Face à la pandémie, face à l’immense défi fait à l’Église qui est en France, l’espérance est une source merveilleuse. Elle nous dit que face aux difficultés de tous ordres, notre art de vivre commence par la louange à rendre à Dieu, puis se prolonge par le sourire face aux épreuves en nous appuyant les uns sur les autres pour prier et trouver des solutions innovantes. Nous ne sommes pas seuls, c’est la force du chrétien.
Mais il faut reconnaitre que si la situation française n’empêche pas de vivre librement notre foi en ces jours de Noël et ce début d’année, une fois de plus des chrétiens sont menacés et attaqués dans divers lieux de la planète par des fous qui n’ont comme seul but que l’assassinat. Ce fut à nouveau le cas au Burkina Faso ce 25 décembre avec 42 morts et de nombreux blessés. Ce pays, petit et enclavé à l’est du Mali est soumis aux coups de boutoir des islamistes venus terroriser et massacrer des populations innocentes. La prière qui conclut ce message provient du frère Emmanuel des Pères blancs d’Afrique, qui vit à Nouna au Burkina Faso, pays attachant dont nous avons le bonheur d’accueillir actuellement trois prêtres, le père Pierre Sanou qui prépare son doctorat, le père Jean-Pierre Keita se perfectionnant auprès de l’équipe de Radio Grand Ciel, et le père Joseph Koeta présent au Coudray pour une expérience pastorale de trois années.
Le frère Emmanuel écrivait il y a quelques jours :
« Autant la Covid s’abat sur les villes, autant l’insécurité s’abat sur la brousse, car il n’y a que peu de forces de l’ordre et, pour les terroristes, il leur est facile d’attaquer des postes de sécurité où il n’y a guère plus de cinq à dix membres. Heureusement ils ne s’en prennent pas trop aux personnes civiles, s’attaquant principalement à tout ce qui représente l’état burkinabé. Bien des mairies, préfectures, postes de police ou de gendarmerie sont aujourd’hui abandonnés et ainsi les terroristes deviennent maîtres des lieux.

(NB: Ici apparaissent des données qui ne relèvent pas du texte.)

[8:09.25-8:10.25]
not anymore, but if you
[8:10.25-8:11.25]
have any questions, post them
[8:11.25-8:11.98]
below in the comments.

Ils s’en prennent aussi aux écoles, surtout primaires, brûlant certaines, demandant aux maîtres d’enseigner l’arabe ou de fermer, pillant les cantines scolaires afin de se ravitailler eux-mêmes en vivres, car le commerce dans les villages de brousse ne fonctionne plus, et même comme dans des centres comme Nouna, on ne peut plus acheter des vivres en grosse quantité sans raisons, ni même du carburant à mettre dans des bidons. »

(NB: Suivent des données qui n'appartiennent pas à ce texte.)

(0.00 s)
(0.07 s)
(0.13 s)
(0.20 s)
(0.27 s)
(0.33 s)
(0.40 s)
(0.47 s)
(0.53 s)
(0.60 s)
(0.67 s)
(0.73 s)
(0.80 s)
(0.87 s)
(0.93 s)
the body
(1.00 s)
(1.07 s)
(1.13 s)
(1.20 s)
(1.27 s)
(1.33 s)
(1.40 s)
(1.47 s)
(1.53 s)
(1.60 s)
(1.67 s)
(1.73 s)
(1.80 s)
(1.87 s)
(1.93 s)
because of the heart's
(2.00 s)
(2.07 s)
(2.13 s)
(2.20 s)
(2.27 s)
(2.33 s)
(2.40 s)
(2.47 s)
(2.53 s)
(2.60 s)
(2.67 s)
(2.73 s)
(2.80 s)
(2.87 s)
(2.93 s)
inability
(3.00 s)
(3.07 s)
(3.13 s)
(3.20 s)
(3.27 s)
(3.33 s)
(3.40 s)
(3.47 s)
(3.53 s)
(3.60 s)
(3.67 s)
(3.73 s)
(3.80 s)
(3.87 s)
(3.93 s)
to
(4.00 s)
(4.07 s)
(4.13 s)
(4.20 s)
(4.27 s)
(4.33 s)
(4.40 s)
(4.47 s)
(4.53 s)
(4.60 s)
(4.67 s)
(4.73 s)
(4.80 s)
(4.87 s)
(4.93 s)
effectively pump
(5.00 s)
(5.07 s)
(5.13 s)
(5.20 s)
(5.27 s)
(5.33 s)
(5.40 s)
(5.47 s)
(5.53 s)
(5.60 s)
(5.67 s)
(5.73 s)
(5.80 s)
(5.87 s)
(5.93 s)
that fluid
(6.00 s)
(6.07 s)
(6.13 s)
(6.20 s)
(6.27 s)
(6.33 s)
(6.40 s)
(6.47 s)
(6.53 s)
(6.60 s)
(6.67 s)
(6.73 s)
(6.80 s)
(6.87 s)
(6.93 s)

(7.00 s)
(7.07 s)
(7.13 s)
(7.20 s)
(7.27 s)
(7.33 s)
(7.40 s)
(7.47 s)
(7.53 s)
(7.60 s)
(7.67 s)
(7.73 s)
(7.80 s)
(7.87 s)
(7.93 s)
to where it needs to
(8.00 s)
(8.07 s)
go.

« Mais le problème le plus crucial est celui de l’enseignement des jeunes. Je ne connais pas le nombre exact d’écoles primaires fermées et même de certains collèges, mais on parle de plus de 4 700 établissements. Si vous comptez une moyenne de 360 élèves par école, cela nous donne 1 692 000 enfants qui n’ont plus droit à l’école. Cela fait peur, cela fait mal. Certes des enfants ont pu être amenés à quitter le village et à venir dans des centres comme Nouna ou Dédougou où les classes sont déjà surpeuplées. La qualité de l’enseignement risque fort de baisser. Et que seront ces enfants, demain, sur le marché du travail ? »
La prière qui suit est une aide pour nous associer à leur détresse et reconnaitre leur courage. Vivre ainsi est terriblement difficile : comment apercevoir la fin des malheurs et envisager le retour d’une vie heureuse ? Aussi prions pour eux. Ne les oublions pas lorsque nous aurons la joie de nous retrouver entre amis ce soir pour notre réveillon de la saint Sylvestre.

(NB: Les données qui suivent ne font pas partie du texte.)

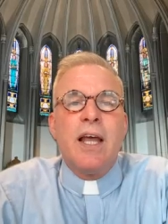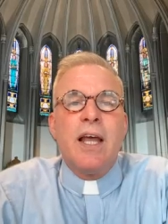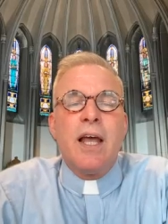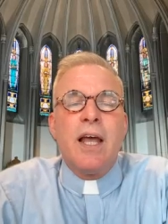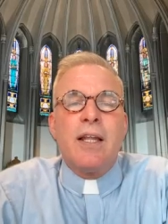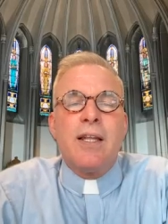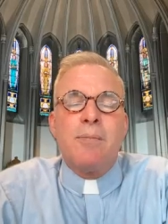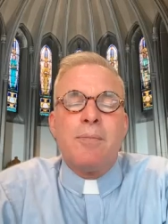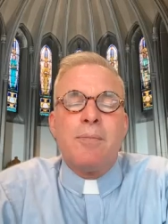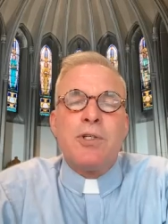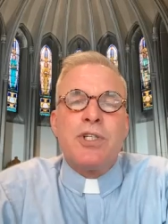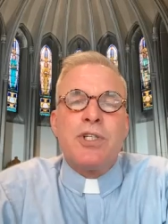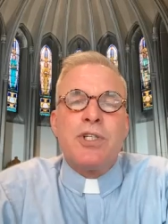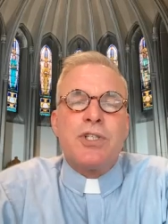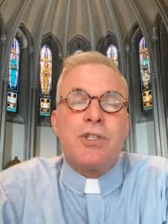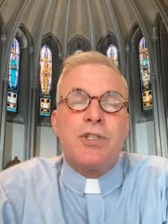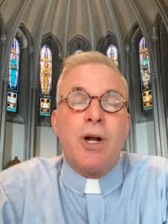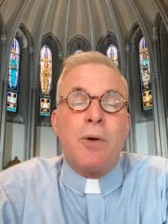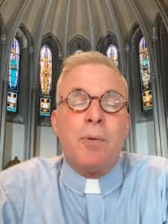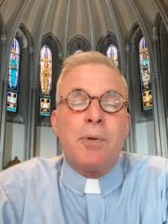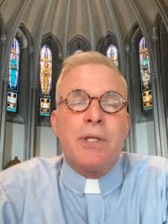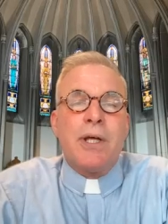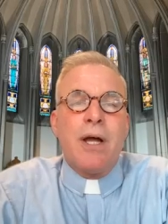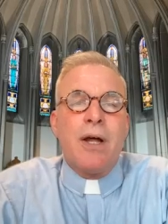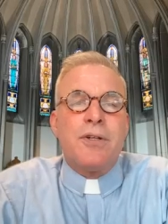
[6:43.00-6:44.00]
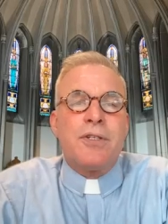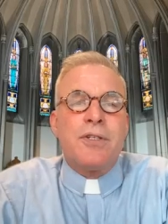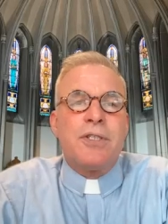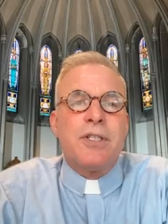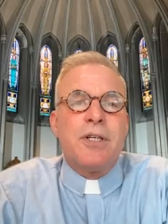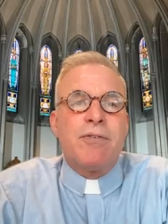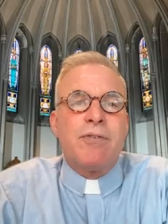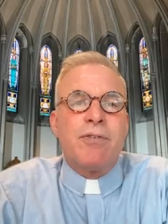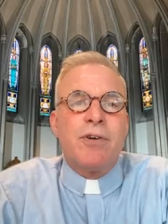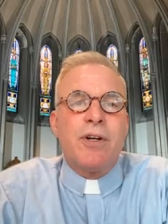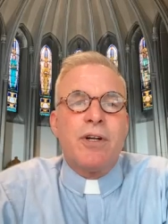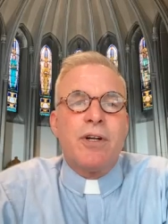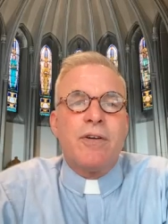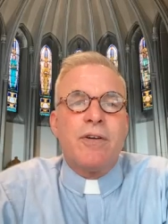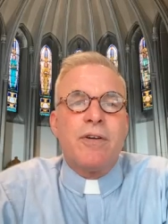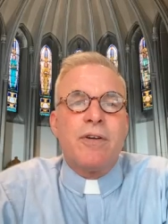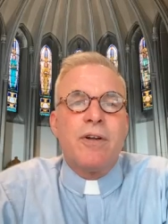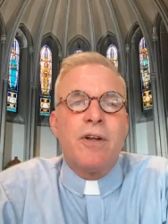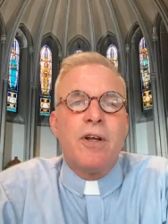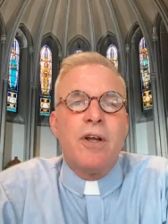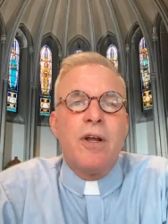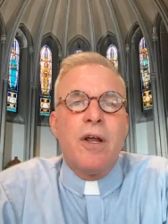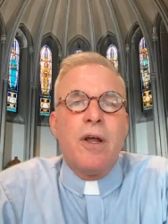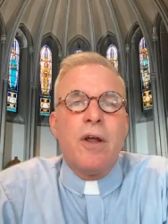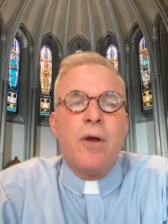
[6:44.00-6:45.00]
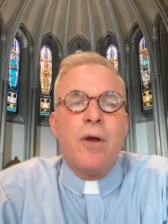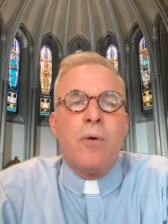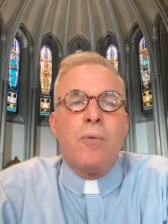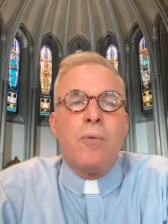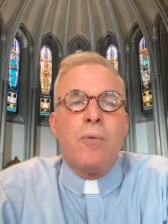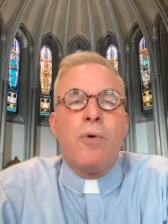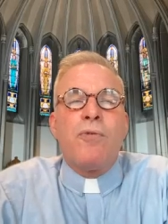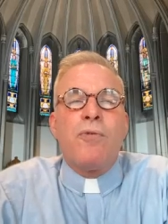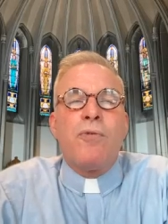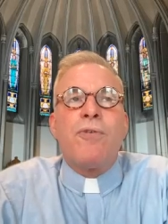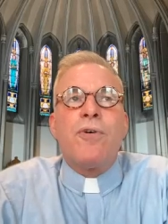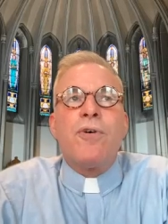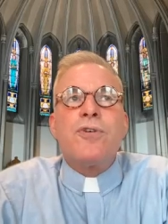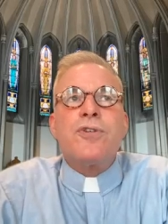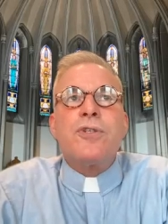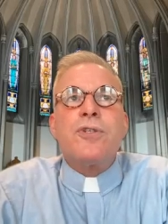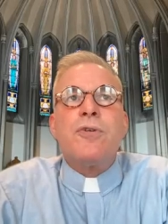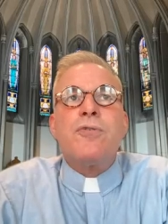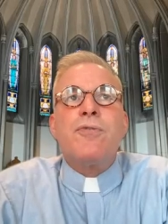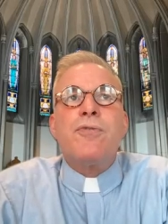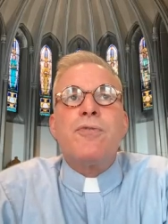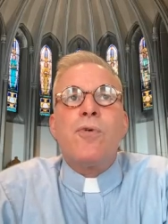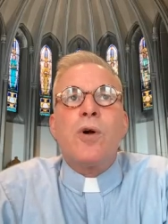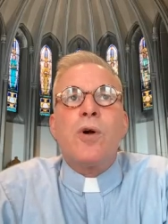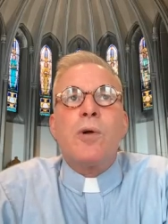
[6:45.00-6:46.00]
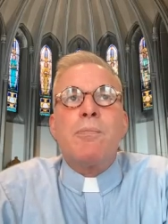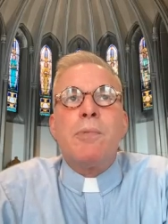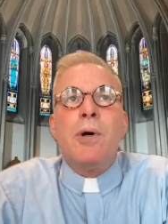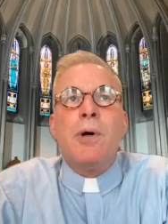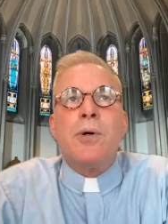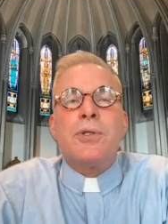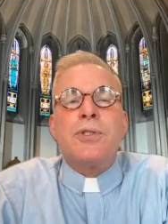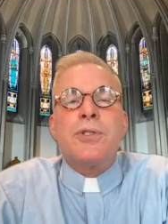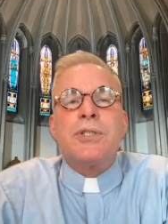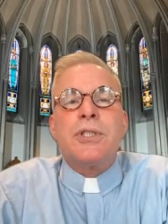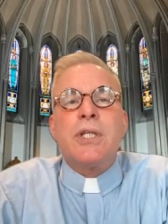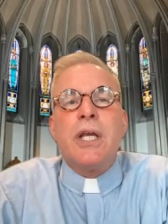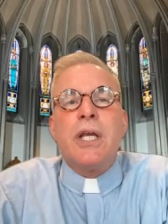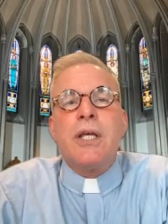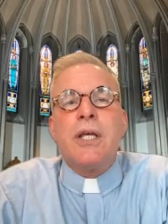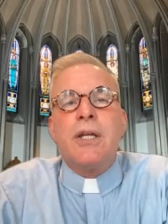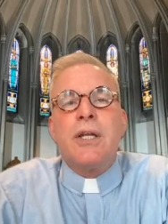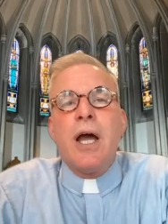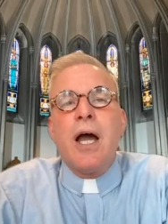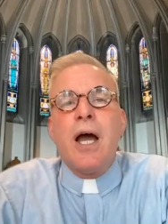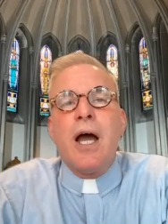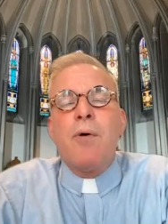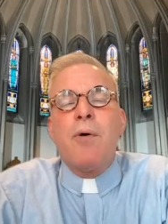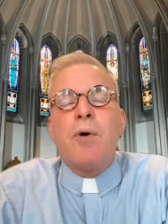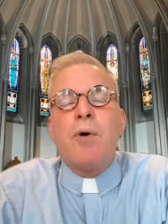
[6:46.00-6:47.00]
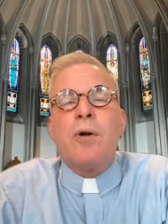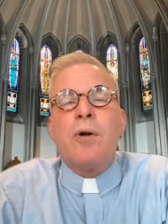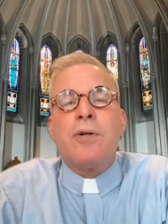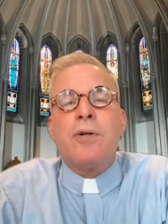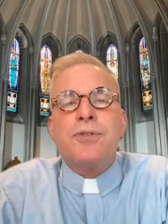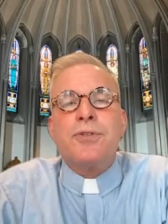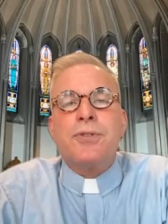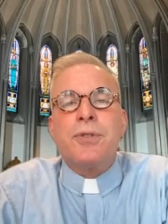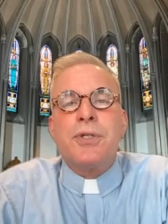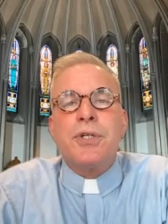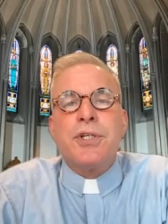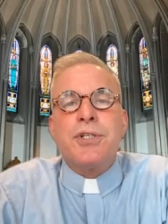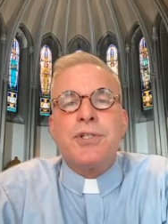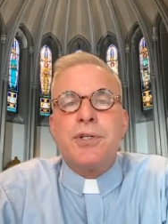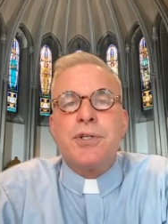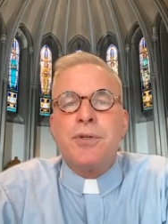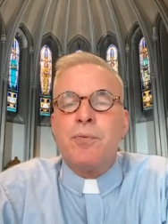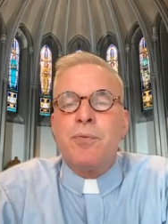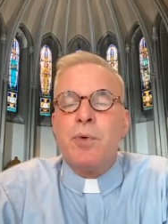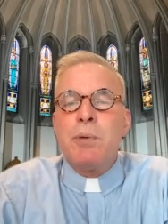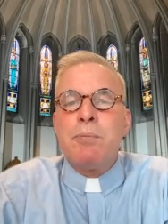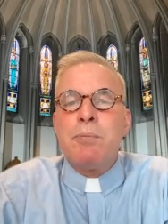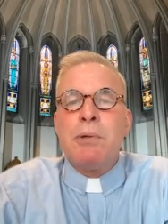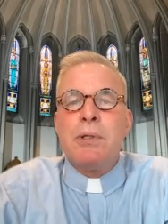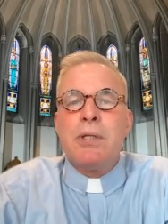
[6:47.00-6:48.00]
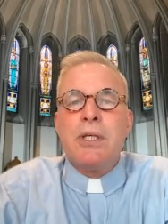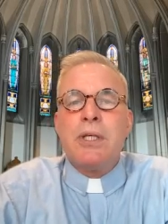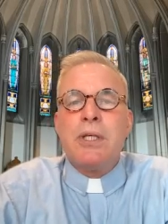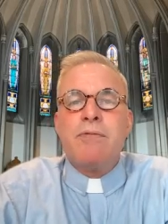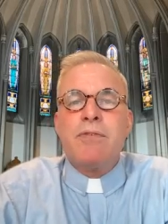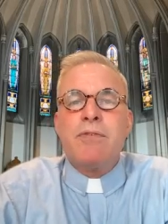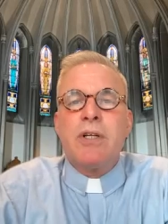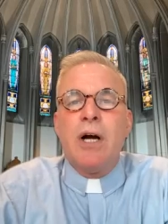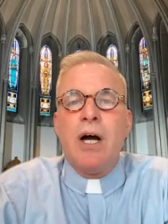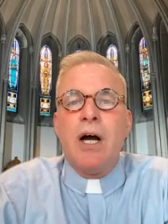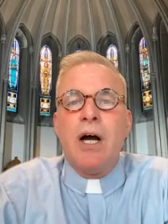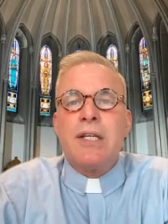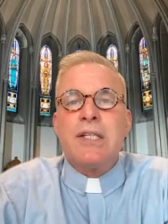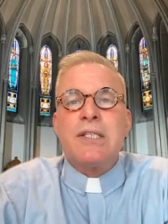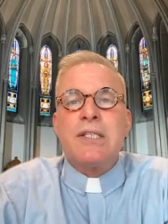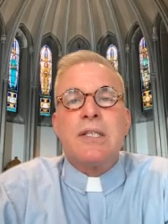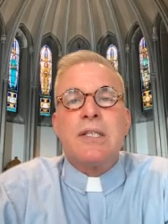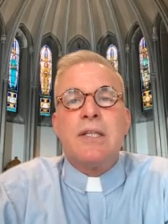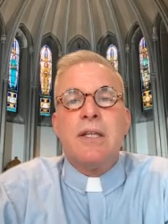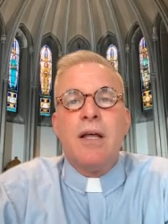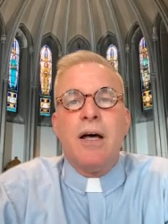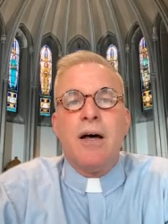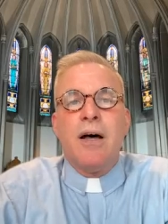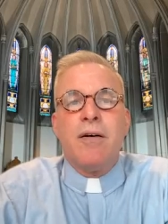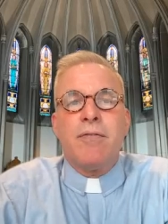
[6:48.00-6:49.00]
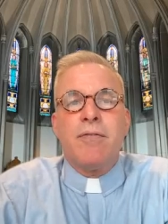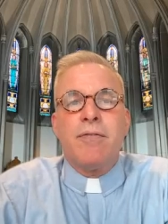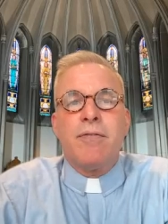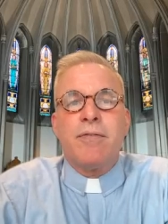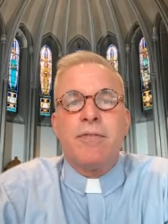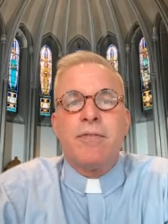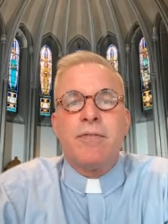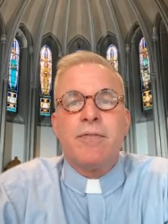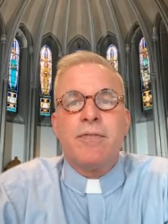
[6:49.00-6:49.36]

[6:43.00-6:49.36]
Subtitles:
Let me just start with how it's different. Well, first and foremost, in our tradition, we believe God is love.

Viens, Seigneur, la Terre a tant besoin d’être sauvée !
Viens, Seigneur, les hommes ont autant besoin d’être libérés !
Viens, Seigneur, sinon la nuit nous engloutira dans ses tumultueux flots de ténèbres !
Viens, Seigneur protéger les humbles toujours écartés du bonheur par l’égoïsme des puissants !
Viens, Seigneur, redresser dans leur fierté les pauvres et les malheureux tellement habitués à se courber sous le fardeau de la misère !
Viens, Seigneur, ôter des mains humides les armes chargées de guerre et de mort !
Viens, Seigneur, poser la réconciliation dans les cœurs !
Viens, Seigneur, mettre la terre égarée sur le chemin de la bonté !
Viens, ô Sauveur, viens et soit notre Prince de la Paix.